Ellos nos avisan que algo ocurre en el aparato digestivo (estómago e intestino), desde una infección hasta una intoxicación por cualquier sustancia (venenos o alimentos en mal estado).

Cuando un niño vomita, pierde líquidos y sales hasta tres veces más que con las diarreas, esto explica el gran decaimiento que presentan al vomitar; y si los vómitos son frecuentes se puede llegar rápidamente a la deshidratación grave, la cual si no es tratada con urgencia puede llevar a la muerte.

En realidad es poco lo que se puede hacer sin la ayuda del pediatra.

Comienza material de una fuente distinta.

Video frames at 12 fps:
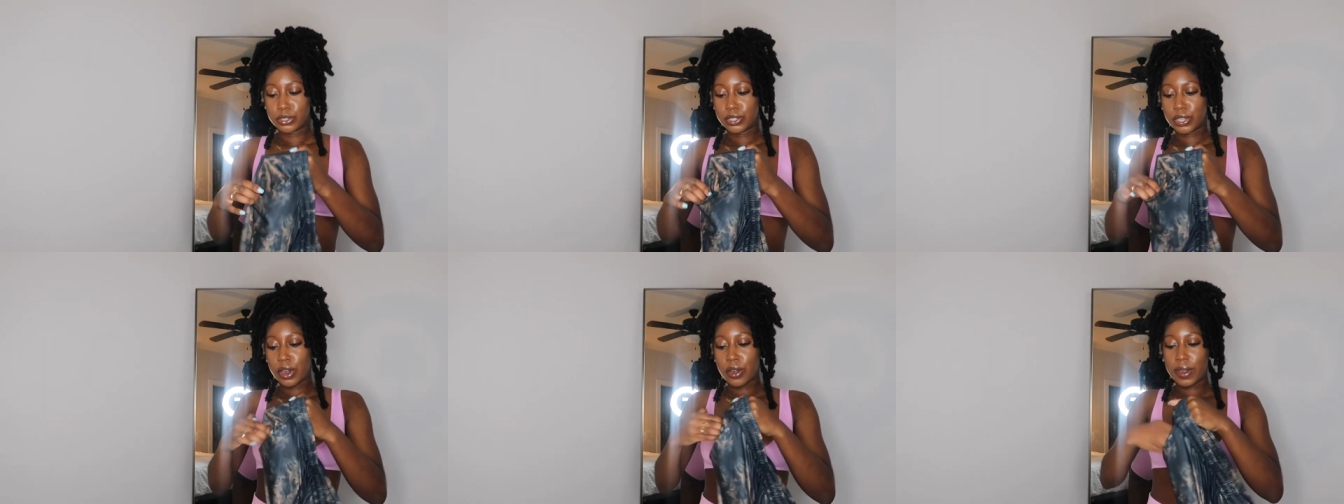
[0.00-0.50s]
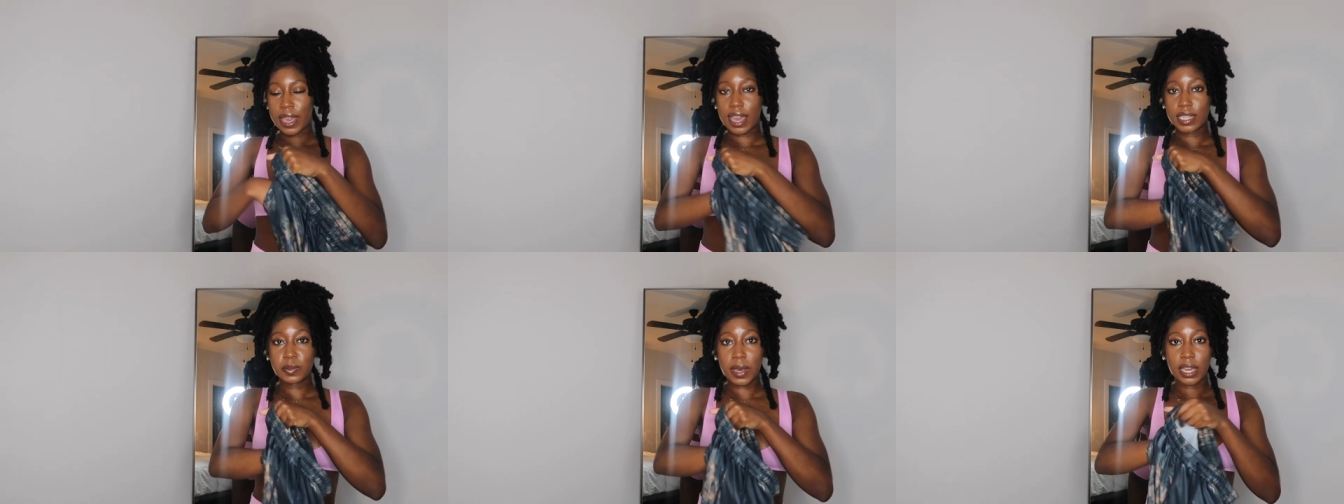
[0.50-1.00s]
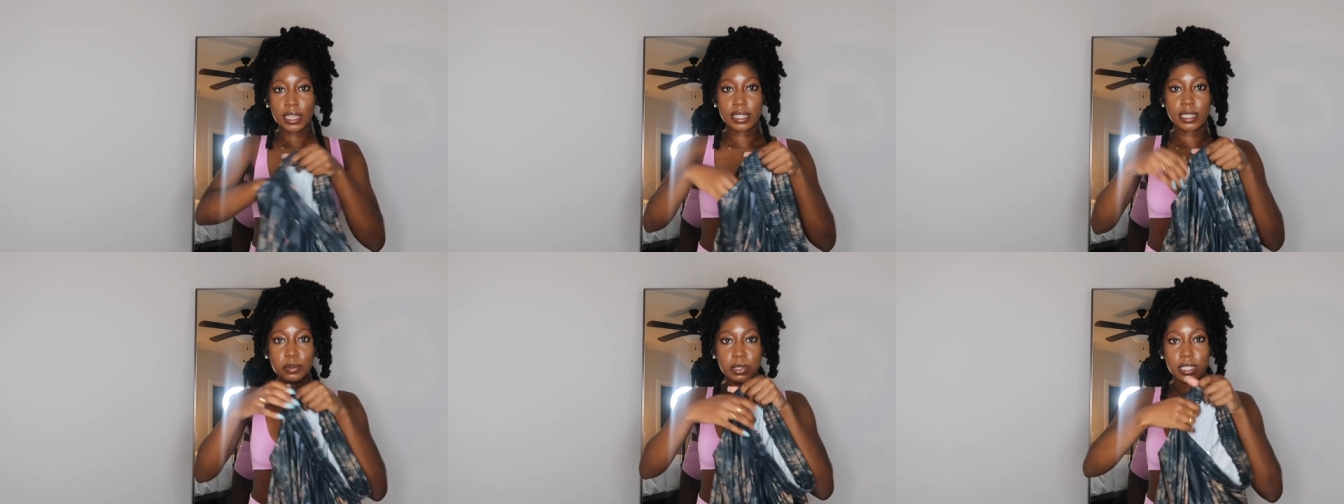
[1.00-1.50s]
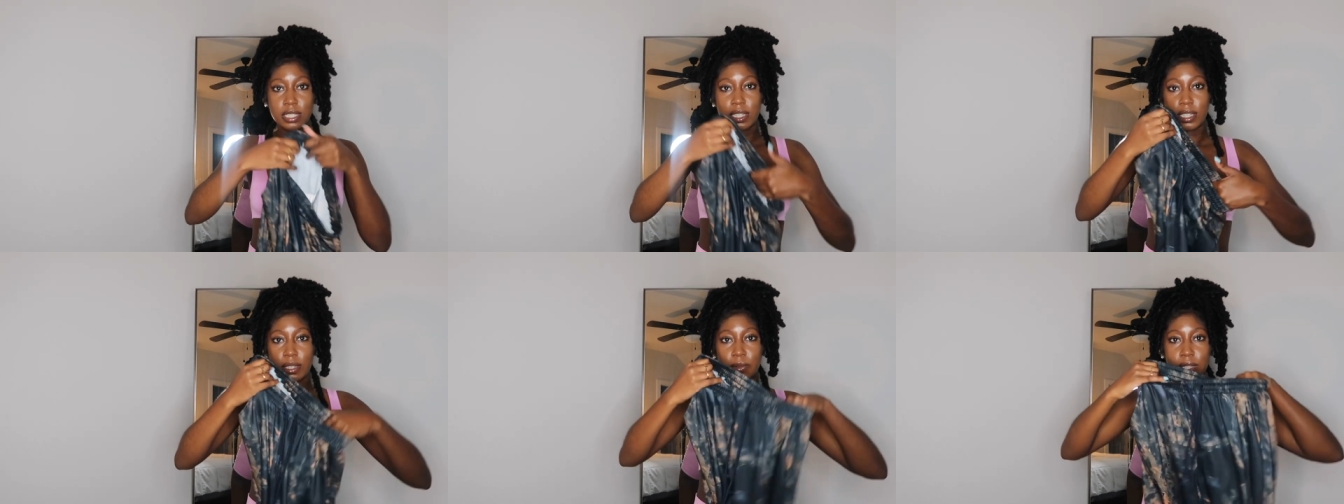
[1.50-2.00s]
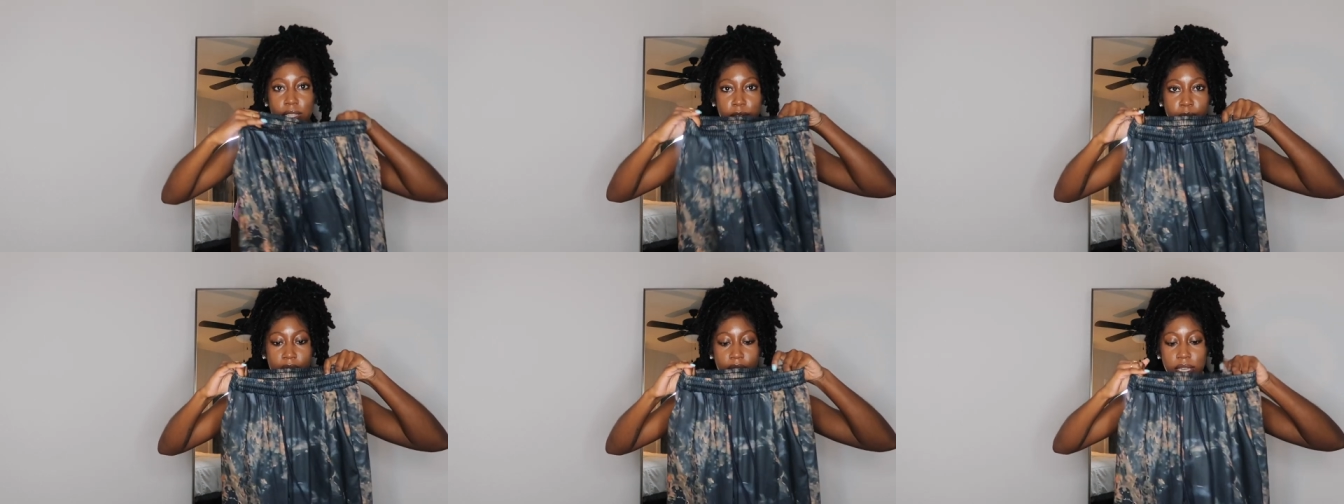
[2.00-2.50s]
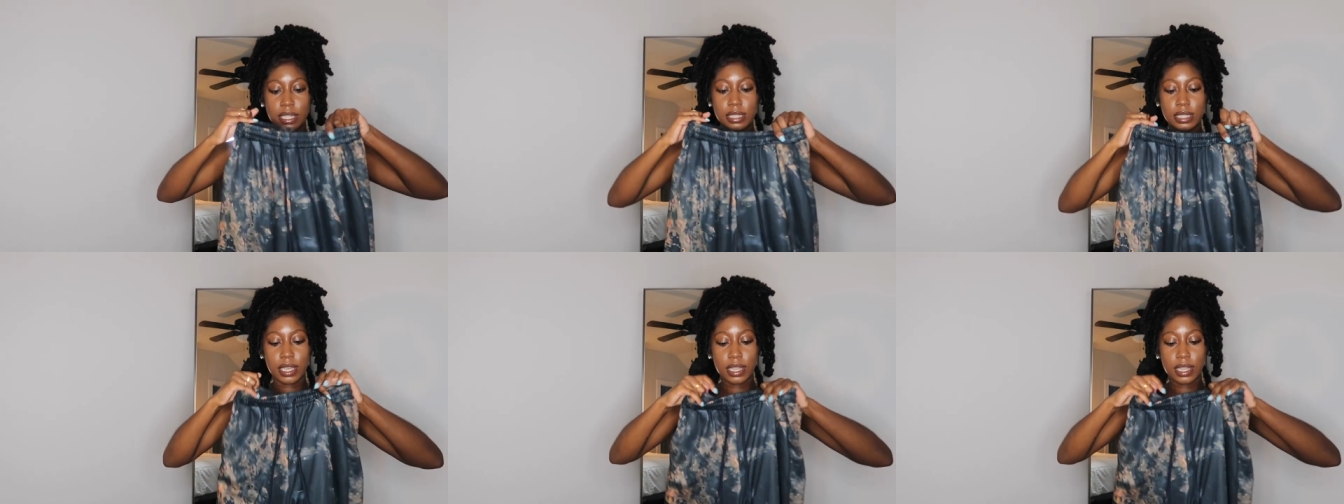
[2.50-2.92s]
So it has pockets, which is good. We love pockets.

Puede ofrecer al niño agua filtrada y hervida, en pocas cantidades a la vez (sorbo a sorbo) sin forzarlo.

En caso de que los vómitos se hubiesen presentado en otras ocasiones, es probable que se tenga en la casa sobres para preparar soluciones de hidratación que, una vez disueltas en agua, pueden darse a tolerancia o por pequeñas tomas sin obligarlo.
De persistir, no se debe tardar en acudir a su pediatra o algún centro de salud.

Recuerde también que es riesgoso suministrar al niño remedios para vómitos si no han sido prescritos por un médico.